Garland-Thomson echoes that sentiment; she has one and a half arms and six fingers because of a condition called limb-reduction disorder. She says that she values traits in herself that she may have developed as adaptations to the condition: she is very sociable and wonders if that is because she’s had to learn to work hard to make others feel comfortable around her. “Any kinds of restrictions or limitations have created the opportunity for me to develop work-arounds,” Garland-Thomson says.

Shakespeare, who has achondroplasia, a genetic condition that causes shorter than average stature, says that people with disabilities are just as able to attain life satisfaction as others. “I have achieved everything I hoped for in life, despite having restricted growth: career, children, friendship and love.” He wouldn’t want to have altered his own genes to be taller, he says.

 

Disability rights

People without disabilities consistently underestimate the life satisfaction of those with them. Although people with disabilities report a slightly lower overall quality of life than those without, the difference is small. One study [3] found that half of people with serious disabilities ranked their quality of life as ‘good’ or ‘excellent’.
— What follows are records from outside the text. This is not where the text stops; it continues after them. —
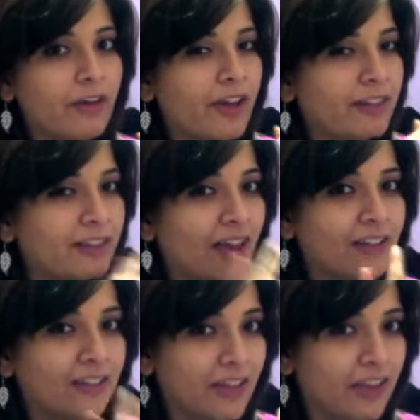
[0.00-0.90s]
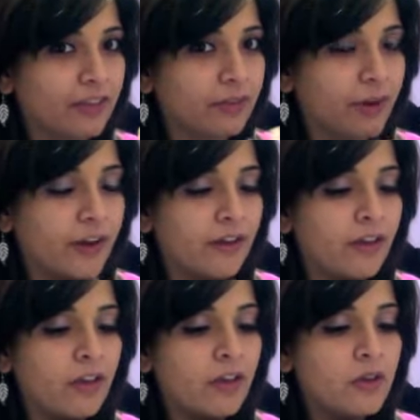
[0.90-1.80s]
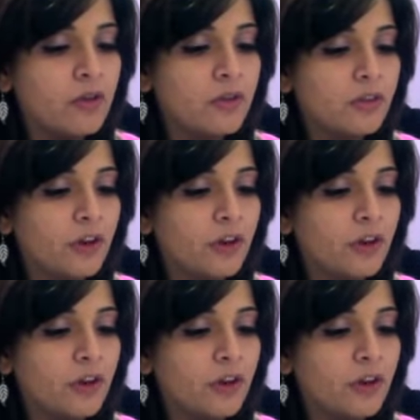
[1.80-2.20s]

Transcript: know where it exactly ends, right?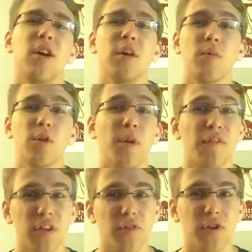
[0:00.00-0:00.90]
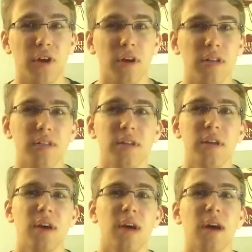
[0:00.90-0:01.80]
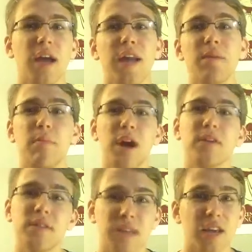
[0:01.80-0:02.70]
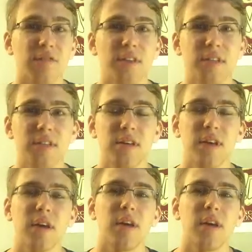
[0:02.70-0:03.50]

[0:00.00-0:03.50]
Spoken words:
on one of my favorite artists, a guy named Miles Davis.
People also overestimate how severely health affects their happiness compared with other factors, such as economic or social support. One 1978 study [4], for instance, compared people who had recently become paralysed as a result of accidents with people who had recently won between US$50,000 and $1 million in a state lottery. Although people who had had accidents ranked their happiness lower than lottery winners, both groups predicted that their future happiness would be roughly equal, and people who had accidents derived more pleasure from everyday activities, such as eating breakfast or talking to a friend.

“A lot of this terrific science and technology has to take into account that the assumption of what life is like for people who are different is based on prejudice against disability,” says Lennard Davis, a disability-studies researcher at the University of Illinois, who was raised by two deaf parents.
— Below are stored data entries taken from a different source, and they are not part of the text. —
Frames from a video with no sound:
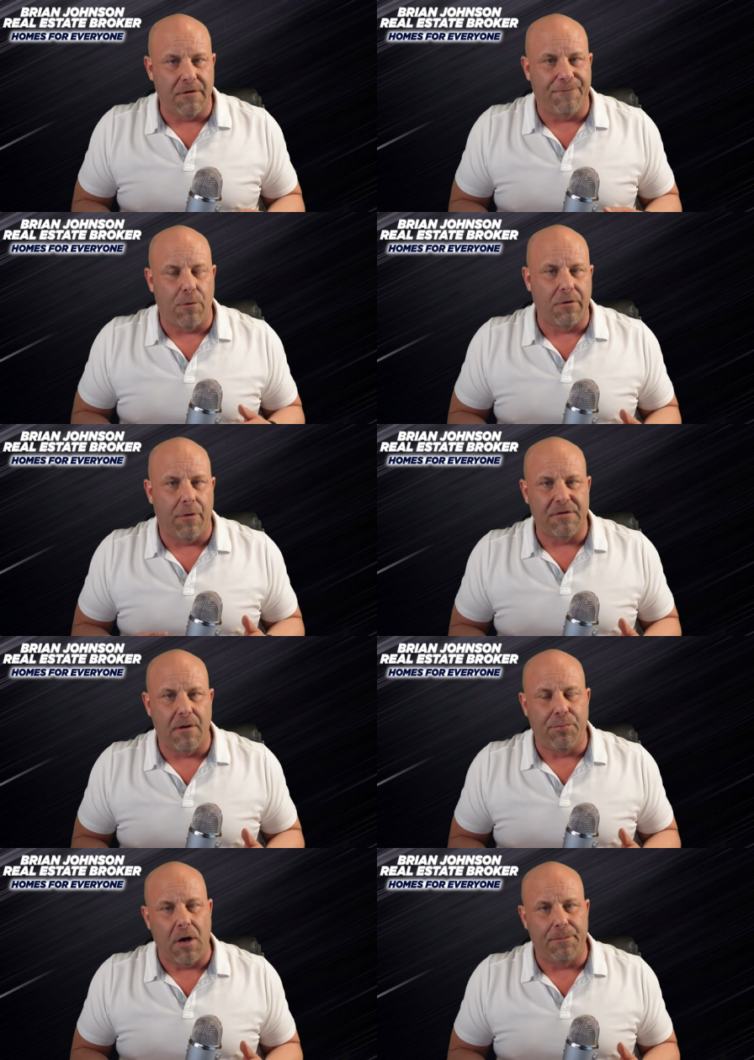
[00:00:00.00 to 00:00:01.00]
to foreclose
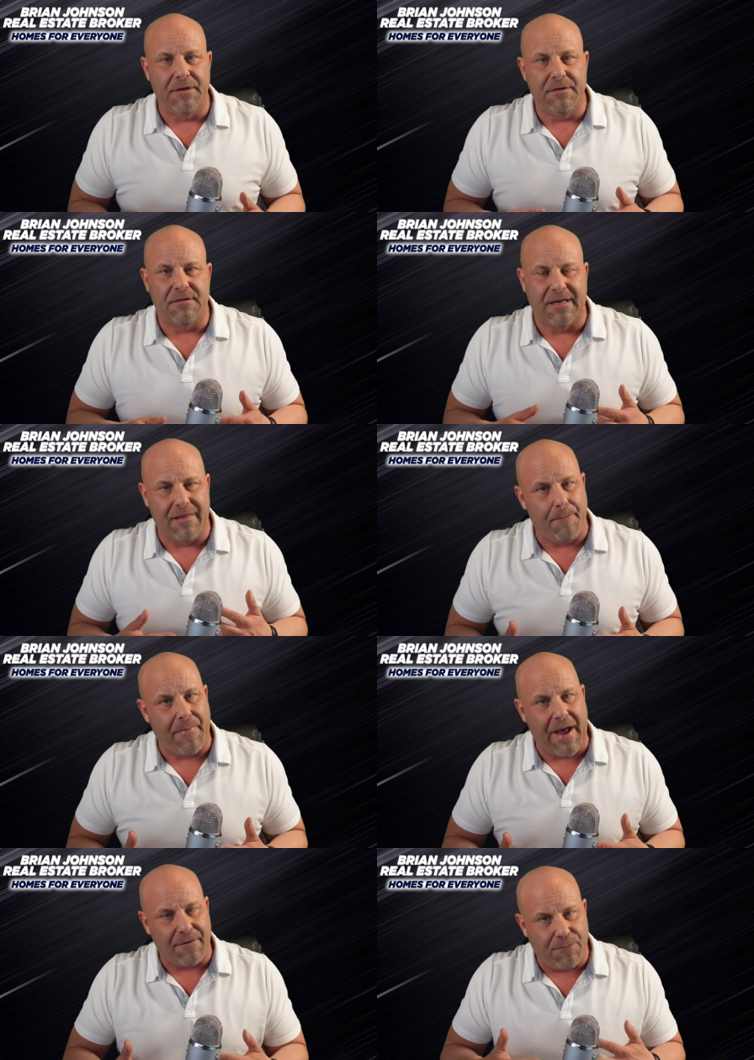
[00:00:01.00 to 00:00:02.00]
on properties to get it
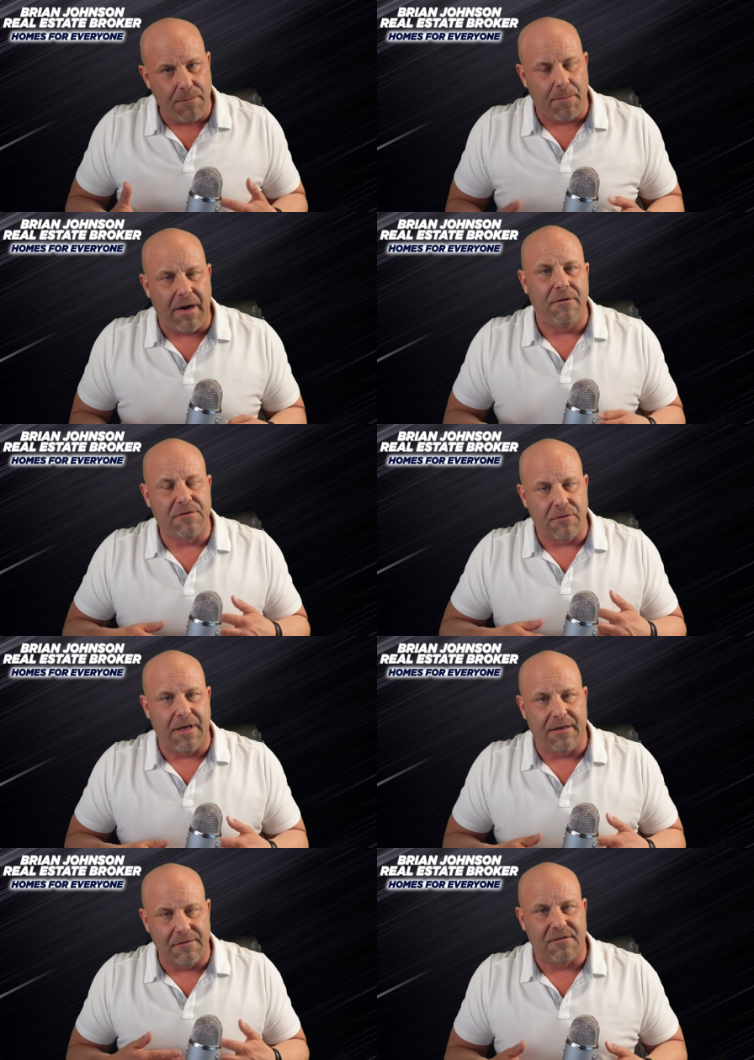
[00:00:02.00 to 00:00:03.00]
back from the buyer so
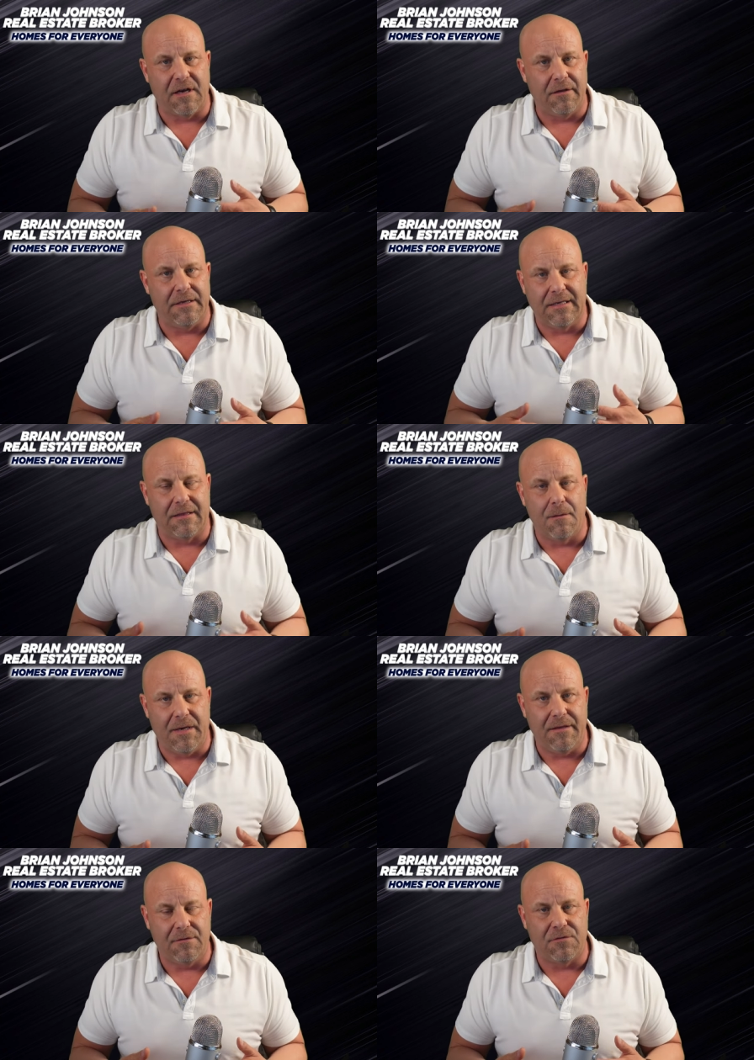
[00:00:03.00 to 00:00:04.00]
they can sell it and get the
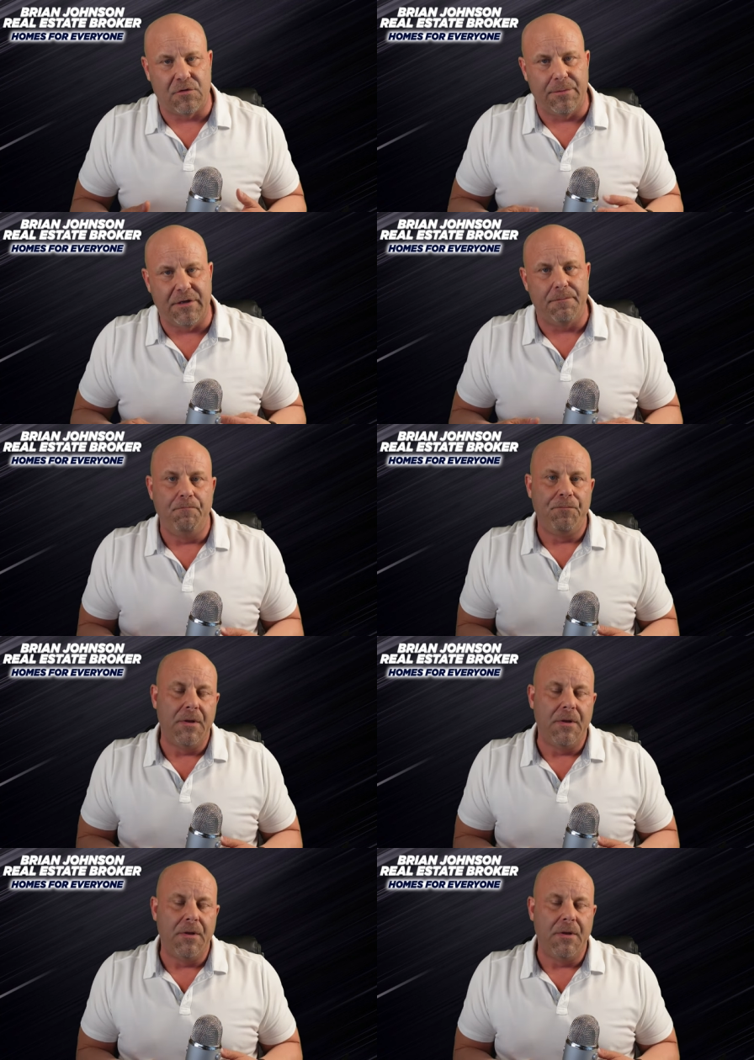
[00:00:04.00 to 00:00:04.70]
money distributed.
There is a common saying among people in the disability-rights community: “Nothing about us without us.” People with disabilities argue that scientists, policymakers and bioethicists should take steps to ensure that the CRISPR debate reflects what is best for patients and their families, to ensure its most humane use now and for future generations.

At a minimum, they say, the investment in developing CRISPR should be matched by investments in innovations to help people who are already living with conditions that cause disability. And it is essential that people with the conditions that are up for consideration as possible CRISPR targets should be included in the decision-making processes.

For their part, Ruthie Weiss and her dad have already made up their minds. Ruthie must work harder than her classmates to do some routine activities. But when she is dominating the basketball court, or practising the piano, or skiing down a mountain, Ethan Weiss doesn’t see a child with a disability. He sees his daughter making the most of her life, given all her strengths and challenges. And he knows that he wouldn’t change a thing.

 

References

  1. Skotko, B. G. et al. Am. J. Med. Genet. 149A, 2361–2367 (2009).

  2. Korenromp, M. J., Page-Christiaens, G. C., van den Bout, J., Mulder, E. J. & Visser, G. H. Am. J. Obstet. Gynecol. 196, 149.e1–149.e11 (2007).

  3. Albrecht, G. L. & Devlieger, P. J. Soc. Sci. Med. 48, 977–988 (1999).

  4. Brickman, P., Coates, D. & Janoff-Bulman, R. J. Pers. Soc. Psychol. 36, 917–927 (1978).